Collection entries
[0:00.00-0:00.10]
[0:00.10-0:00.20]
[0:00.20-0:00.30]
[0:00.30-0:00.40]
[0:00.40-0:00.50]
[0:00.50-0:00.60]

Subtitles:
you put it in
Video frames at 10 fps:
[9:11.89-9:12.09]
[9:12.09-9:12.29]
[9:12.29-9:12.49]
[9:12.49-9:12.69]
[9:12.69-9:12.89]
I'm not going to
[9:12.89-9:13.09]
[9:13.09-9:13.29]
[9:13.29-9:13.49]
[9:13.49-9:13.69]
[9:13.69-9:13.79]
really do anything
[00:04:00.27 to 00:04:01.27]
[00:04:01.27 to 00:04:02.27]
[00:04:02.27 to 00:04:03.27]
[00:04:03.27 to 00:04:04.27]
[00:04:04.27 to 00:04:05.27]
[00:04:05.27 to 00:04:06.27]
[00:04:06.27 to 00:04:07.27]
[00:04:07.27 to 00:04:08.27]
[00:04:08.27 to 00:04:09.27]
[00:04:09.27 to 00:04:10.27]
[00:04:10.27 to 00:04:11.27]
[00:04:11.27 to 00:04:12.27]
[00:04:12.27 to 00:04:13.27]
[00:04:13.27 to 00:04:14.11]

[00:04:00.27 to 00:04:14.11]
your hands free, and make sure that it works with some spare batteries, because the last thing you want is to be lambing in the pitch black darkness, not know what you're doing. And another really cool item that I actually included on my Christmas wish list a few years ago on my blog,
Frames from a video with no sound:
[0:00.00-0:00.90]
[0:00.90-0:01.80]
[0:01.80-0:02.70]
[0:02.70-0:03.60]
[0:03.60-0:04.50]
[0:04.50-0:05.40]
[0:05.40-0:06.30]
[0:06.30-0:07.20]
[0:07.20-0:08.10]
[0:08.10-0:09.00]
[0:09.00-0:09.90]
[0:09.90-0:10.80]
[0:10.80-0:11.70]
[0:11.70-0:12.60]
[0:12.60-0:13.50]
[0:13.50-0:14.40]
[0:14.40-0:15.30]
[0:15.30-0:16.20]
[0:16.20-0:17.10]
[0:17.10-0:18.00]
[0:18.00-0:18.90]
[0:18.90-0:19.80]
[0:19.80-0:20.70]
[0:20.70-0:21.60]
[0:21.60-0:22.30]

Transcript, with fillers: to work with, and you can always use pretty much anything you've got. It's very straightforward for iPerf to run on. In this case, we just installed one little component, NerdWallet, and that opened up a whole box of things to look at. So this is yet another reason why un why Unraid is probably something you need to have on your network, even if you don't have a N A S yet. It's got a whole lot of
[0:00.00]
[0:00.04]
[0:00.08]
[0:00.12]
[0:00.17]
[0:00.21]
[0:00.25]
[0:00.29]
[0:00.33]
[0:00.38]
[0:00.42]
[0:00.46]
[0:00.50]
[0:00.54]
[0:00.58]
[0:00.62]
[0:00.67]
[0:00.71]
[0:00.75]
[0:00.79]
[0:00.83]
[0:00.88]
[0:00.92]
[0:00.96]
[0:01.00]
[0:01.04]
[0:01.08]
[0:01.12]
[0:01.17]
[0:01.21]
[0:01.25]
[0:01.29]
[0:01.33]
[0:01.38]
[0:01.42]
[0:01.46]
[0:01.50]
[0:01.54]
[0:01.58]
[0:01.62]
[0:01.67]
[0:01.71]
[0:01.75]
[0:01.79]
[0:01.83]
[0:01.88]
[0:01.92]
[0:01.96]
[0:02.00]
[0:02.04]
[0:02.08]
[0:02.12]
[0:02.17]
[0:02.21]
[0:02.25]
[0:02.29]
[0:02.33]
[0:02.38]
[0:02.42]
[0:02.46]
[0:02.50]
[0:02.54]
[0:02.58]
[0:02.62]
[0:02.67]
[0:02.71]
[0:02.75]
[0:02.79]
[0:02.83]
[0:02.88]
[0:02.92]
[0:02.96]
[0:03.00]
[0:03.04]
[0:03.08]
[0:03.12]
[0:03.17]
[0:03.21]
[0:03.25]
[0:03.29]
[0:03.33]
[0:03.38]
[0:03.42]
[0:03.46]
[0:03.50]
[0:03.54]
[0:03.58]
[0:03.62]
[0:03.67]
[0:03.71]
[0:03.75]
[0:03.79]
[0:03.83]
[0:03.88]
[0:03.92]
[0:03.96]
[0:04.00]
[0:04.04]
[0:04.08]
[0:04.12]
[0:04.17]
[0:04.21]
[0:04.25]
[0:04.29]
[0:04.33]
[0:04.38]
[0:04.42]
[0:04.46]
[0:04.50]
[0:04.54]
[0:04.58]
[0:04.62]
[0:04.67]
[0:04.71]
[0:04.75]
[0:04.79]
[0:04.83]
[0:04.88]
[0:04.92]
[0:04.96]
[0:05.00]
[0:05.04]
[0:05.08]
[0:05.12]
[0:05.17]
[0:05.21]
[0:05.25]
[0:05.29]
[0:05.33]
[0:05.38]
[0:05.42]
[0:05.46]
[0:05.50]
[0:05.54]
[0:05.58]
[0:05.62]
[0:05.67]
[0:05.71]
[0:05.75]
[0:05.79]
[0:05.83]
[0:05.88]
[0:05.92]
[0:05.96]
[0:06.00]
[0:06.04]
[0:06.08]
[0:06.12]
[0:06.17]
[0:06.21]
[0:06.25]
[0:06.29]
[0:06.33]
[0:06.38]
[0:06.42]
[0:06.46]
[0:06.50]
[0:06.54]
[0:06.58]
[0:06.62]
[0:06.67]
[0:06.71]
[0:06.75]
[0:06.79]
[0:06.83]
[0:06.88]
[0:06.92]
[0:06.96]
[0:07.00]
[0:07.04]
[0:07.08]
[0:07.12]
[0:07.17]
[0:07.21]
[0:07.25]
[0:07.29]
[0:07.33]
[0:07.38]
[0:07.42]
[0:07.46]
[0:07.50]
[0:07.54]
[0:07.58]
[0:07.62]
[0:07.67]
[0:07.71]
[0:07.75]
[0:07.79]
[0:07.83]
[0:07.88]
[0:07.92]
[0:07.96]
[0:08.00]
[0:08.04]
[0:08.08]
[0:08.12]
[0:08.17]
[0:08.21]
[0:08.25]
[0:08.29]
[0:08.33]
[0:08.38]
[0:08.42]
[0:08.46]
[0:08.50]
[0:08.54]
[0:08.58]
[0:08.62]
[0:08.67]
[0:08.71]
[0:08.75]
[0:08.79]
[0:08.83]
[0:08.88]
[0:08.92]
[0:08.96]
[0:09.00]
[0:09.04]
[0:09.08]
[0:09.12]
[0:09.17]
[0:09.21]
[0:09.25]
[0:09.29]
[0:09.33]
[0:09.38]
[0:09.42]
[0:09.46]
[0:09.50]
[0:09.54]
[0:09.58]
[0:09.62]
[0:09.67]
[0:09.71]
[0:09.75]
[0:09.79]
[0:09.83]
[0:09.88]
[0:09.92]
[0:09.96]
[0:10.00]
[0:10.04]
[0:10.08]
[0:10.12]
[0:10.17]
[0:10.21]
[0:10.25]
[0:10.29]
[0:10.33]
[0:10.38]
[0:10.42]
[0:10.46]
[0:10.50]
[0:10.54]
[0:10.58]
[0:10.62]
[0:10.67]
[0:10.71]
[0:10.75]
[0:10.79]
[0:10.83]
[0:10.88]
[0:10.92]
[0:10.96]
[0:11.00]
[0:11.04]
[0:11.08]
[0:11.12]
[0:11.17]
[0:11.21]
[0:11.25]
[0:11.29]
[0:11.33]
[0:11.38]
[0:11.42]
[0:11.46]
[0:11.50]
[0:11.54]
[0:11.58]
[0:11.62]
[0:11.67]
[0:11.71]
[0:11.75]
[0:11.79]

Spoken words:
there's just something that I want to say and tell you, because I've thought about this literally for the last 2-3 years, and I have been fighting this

Exercise instructions
In full and without changes, copy the entries above.

Response to the exercise
[0:00.00-0:00.10]
[0:00.10-0:00.20]
[0:00.20-0:00.30]
[0:00.30-0:00.40]
[0:00.40-0:00.50]
[0:00.50-0:00.60]

Subtitles:
you put it in
Video frames at 10 fps:
[9:11.89-9:12.09]
[9:12.09-9:12.29]
[9:12.29-9:12.49]
[9:12.49-9:12.69]
[9:12.69-9:12.89]
I'm not going to
[9:12.89-9:13.09]
[9:13.09-9:13.29]
[9:13.29-9:13.49]
[9:13.49-9:13.69]
[9:13.69-9:13.79]
really do anything
[00:04:00.27 to 00:04:01.27]
[00:04:01.27 to 00:04:02.27]
[00:04:02.27 to 00:04:03.27]
[00:04:03.27 to 00:04:04.27]
[00:04:04.27 to 00:04:05.27]
[00:04:05.27 to 00:04:06.27]
[00:04:06.27 to 00:04:07.27]
[00:04:07.27 to 00:04:08.27]
[00:04:08.27 to 00:04:09.27]
[00:04:09.27 to 00:04:10.27]
[00:04:10.27 to 00:04:11.27]
[00:04:11.27 to 00:04:12.27]
[00:04:12.27 to 00:04:13.27]
[00:04:13.27 to 00:04:14.11]

[00:04:00.27 to 00:04:14.11]
your hands free, and make sure that it works with some spare batteries, because the last thing you want is to be lambing in the pitch black darkness, not know what you're doing. And another really cool item that I actually included on my Christmas wish list a few years ago on my blog,
Frames from a video with no sound:
[0:00.00-0:00.90]
[0:00.90-0:01.80]
[0:01.80-0:02.70]
[0:02.70-0:03.60]
[0:03.60-0:04.50]
[0:04.50-0:05.40]
[0:05.40-0:06.30]
[0:06.30-0:07.20]
[0:07.20-0:08.10]
[0:08.10-0:09.00]
[0:09.00-0:09.90]
[0:09.90-0:10.80]
[0:10.80-0:11.70]
[0:11.70-0:12.60]
[0:12.60-0:13.50]
[0:13.50-0:14.40]
[0:14.40-0:15.30]
[0:15.30-0:16.20]
[0:16.20-0:17.10]
[0:17.10-0:18.00]
[0:18.00-0:18.90]
[0:18.90-0:19.80]
[0:19.80-0:20.70]
[0:20.70-0:21.60]
[0:21.60-0:22.30]

Transcript, with fillers: to work with, and you can always use pretty much anything you've got. It's very straightforward for iPerf to run on. In this case, we just installed one little component, NerdWallet, and that opened up a whole box of things to look at. So this is yet another reason why un why Unraid is probably something you need to have on your network, even if you don't have a N A S yet. It's got a whole lot of
[0:00.00]
[0:00.04]
[0:00.08]
[0:00.12]
[0:00.17]
[0:00.21]
[0:00.25]
[0:00.29]
[0:00.33]
[0:00.38]
[0:00.42]
[0:00.46]
[0:00.50]
[0:00.54]
[0:00.58]
[0:00.62]
[0:00.67]
[0:00.71]
[0:00.75]
[0:00.79]
[0:00.83]
[0:00.88]
[0:00.92]
[0:00.96]
[0:01.00]
[0:01.04]
[0:01.08]
[0:01.12]
[0:01.17]
[0:01.21]
[0:01.25]
[0:01.29]
[0:01.33]
[0:01.38]
[0:01.42]
[0:01.46]
[0:01.50]
[0:01.54]
[0:01.58]
[0:01.62]
[0:01.67]
[0:01.71]
[0:01.75]
[0:01.79]
[0:01.83]
[0:01.88]
[0:01.92]
[0:01.96]
[0:02.00]
[0:02.04]
[0:02.08]
[0:02.12]
[0:02.17]
[0:02.21]
[0:02.25]
[0:02.29]
[0:02.33]
[0:02.38]
[0:02.42]
[0:02.46]
[0:02.50]
[0:02.54]
[0:02.58]
[0:02.62]
[0:02.67]
[0:02.71]
[0:02.75]
[0:02.79]
[0:02.83]
[0:02.88]
[0:02.92]
[0:02.96]
[0:03.00]
[0:03.04]
[0:03.08]
[0:03.12]
[0:03.17]
[0:03.21]
[0:03.25]
[0:03.29]
[0:03.33]
[0:03.38]
[0:03.42]
[0:03.46]
[0:03.50]
[0:03.54]
[0:03.58]
[0:03.62]
[0:03.67]
[0:03.71]
[0:03.75]
[0:03.79]
[0:03.83]
[0:03.88]
[0:03.92]
[0:03.96]
[0:04.00]
[0:04.04]
[0:04.08]
[0:04.12]
[0:04.17]
[0:04.21]
[0:04.25]
[0:04.29]
[0:04.33]
[0:04.38]
[0:04.42]
[0:04.46]
[0:04.50]
[0:04.54]
[0:04.58]
[0:04.62]
[0:04.67]
[0:04.71]
[0:04.75]
[0:04.79]
[0:04.83]
[0:04.88]
[0:04.92]
[0:04.96]
[0:05.00]
[0:05.04]
[0:05.08]
[0:05.12]
[0:05.17]
[0:05.21]
[0:05.25]
[0:05.29]
[0:05.33]
[0:05.38]
[0:05.42]
[0:05.46]
[0:05.50]
[0:05.54]
[0:05.58]
[0:05.62]
[0:05.67]
[0:05.71]
[0:05.75]
[0:05.79]
[0:05.83]
[0:05.88]
[0:05.92]
[0:05.96]
[0:06.00]
[0:06.04]
[0:06.08]
[0:06.12]
[0:06.17]
[0:06.21]
[0:06.25]
[0:06.29]
[0:06.33]
[0:06.38]
[0:06.42]
[0:06.46]
[0:06.50]
[0:06.54]
[0:06.58]
[0:06.62]
[0:06.67]
[0:06.71]
[0:06.75]
[0:06.79]
[0:06.83]
[0:06.88]
[0:06.92]
[0:06.96]
[0:07.00]
[0:07.04]
[0:07.08]
[0:07.12]
[0:07.17]
[0:07.21]
[0:07.25]
[0:07.29]
[0:07.33]
[0:07.38]
[0:07.42]
[0:07.46]
[0:07.50]
[0:07.54]
[0:07.58]
[0:07.62]
[0:07.67]
[0:07.71]
[0:07.75]
[0:07.79]
[0:07.83]
[0:07.88]
[0:07.92]
[0:07.96]
[0:08.00]
[0:08.04]
[0:08.08]
[0:08.12]
[0:08.17]
[0:08.21]
[0:08.25]
[0:08.29]
[0:08.33]
[0:08.38]
[0:08.42]
[0:08.46]
[0:08.50]
[0:08.54]
[0:08.58]
[0:08.62]
[0:08.67]
[0:08.71]
[0:08.75]
[0:08.79]
[0:08.83]
[0:08.88]
[0:08.92]
[0:08.96]
[0:09.00]
[0:09.04]
[0:09.08]
[0:09.12]
[0:09.17]
[0:09.21]
[0:09.25]
[0:09.29]
[0:09.33]
[0:09.38]
[0:09.42]
[0:09.46]
[0:09.50]
[0:09.54]
[0:09.58]
[0:09.62]
[0:09.67]
[0:09.71]
[0:09.75]
[0:09.79]
[0:09.83]
[0:09.88]
[0:09.92]
[0:09.96]
[0:10.00]
[0:10.04]
[0:10.08]
[0:10.12]
[0:10.17]
[0:10.21]
[0:10.25]
[0:10.29]
[0:10.33]
[0:10.38]
[0:10.42]
[0:10.46]
[0:10.50]
[0:10.54]
[0:10.58]
[0:10.62]
[0:10.67]
[0:10.71]
[0:10.75]
[0:10.79]
[0:10.83]
[0:10.88]
[0:10.92]
[0:10.96]
[0:11.00]
[0:11.04]
[0:11.08]
[0:11.12]
[0:11.17]
[0:11.21]
[0:11.25]
[0:11.29]
[0:11.33]
[0:11.38]
[0:11.42]
[0:11.46]
[0:11.50]
[0:11.54]
[0:11.58]
[0:11.62]
[0:11.67]
[0:11.71]
[0:11.75]
[0:11.79]

Spoken words:
there's just something that I want to say and tell you, because I've thought about this literally for the last 2-3 years, and I have been fighting this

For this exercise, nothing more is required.